How to complete this task – Give back the listing in full and exactly, leaving out the images.

Given entries –
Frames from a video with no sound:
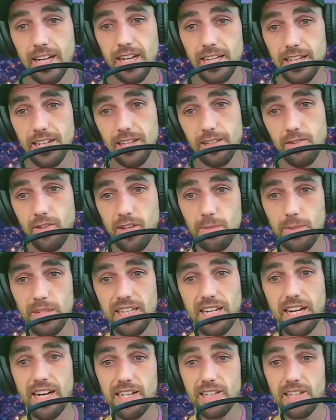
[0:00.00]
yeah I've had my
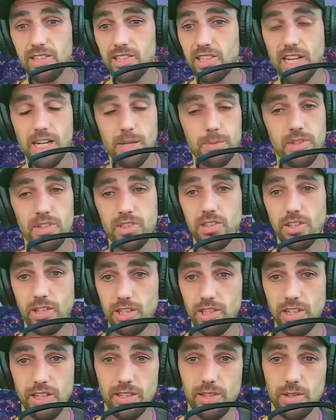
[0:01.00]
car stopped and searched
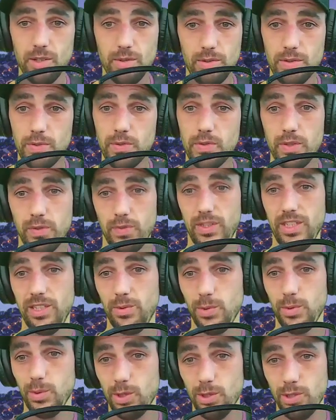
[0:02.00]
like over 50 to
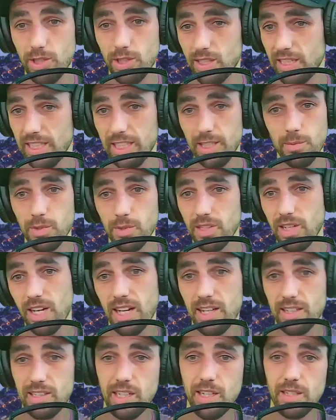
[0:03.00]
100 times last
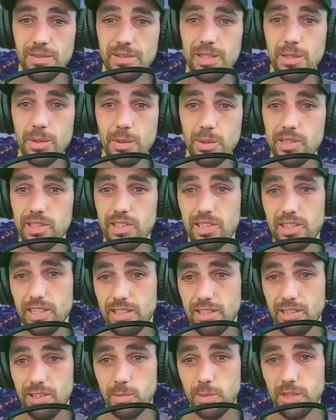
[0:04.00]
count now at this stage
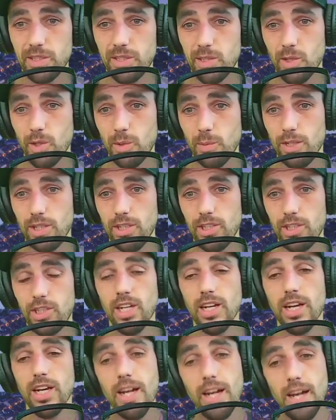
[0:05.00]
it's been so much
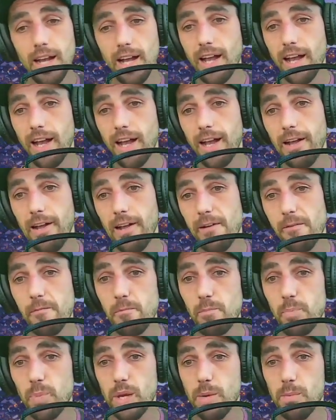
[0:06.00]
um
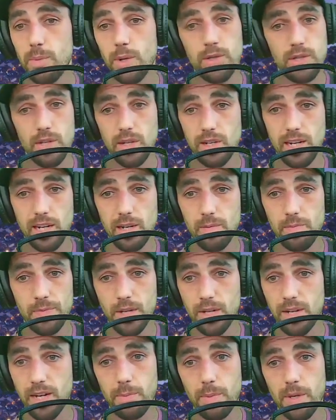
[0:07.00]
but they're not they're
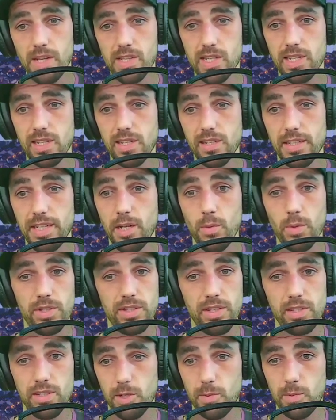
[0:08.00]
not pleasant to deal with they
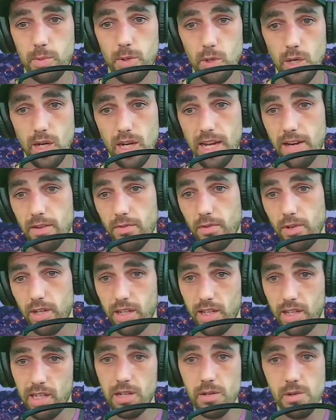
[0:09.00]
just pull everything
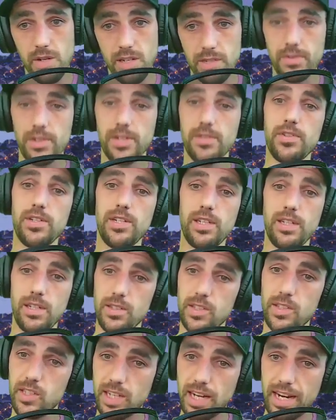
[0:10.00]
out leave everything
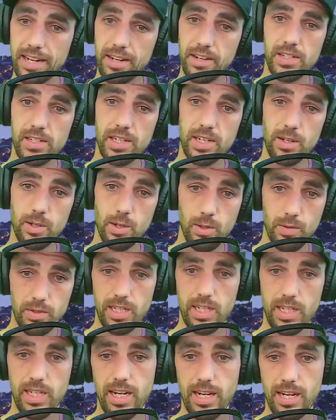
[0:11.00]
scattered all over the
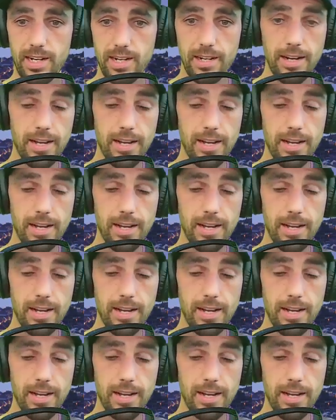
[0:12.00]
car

Task output –
Frames from a video with no sound:
[0:00.00]
yeah I've had my
[0:01.00]
car stopped and searched
[0:02.00]
like over 50 to
[0:03.00]
100 times last
[0:04.00]
count now at this stage
[0:05.00]
it's been so much
[0:06.00]
um
[0:07.00]
but they're not they're
[0:08.00]
not pleasant to deal with they
[0:09.00]
just pull everything
[0:10.00]
out leave everything
[0:11.00]
scattered all over the
[0:12.00]
car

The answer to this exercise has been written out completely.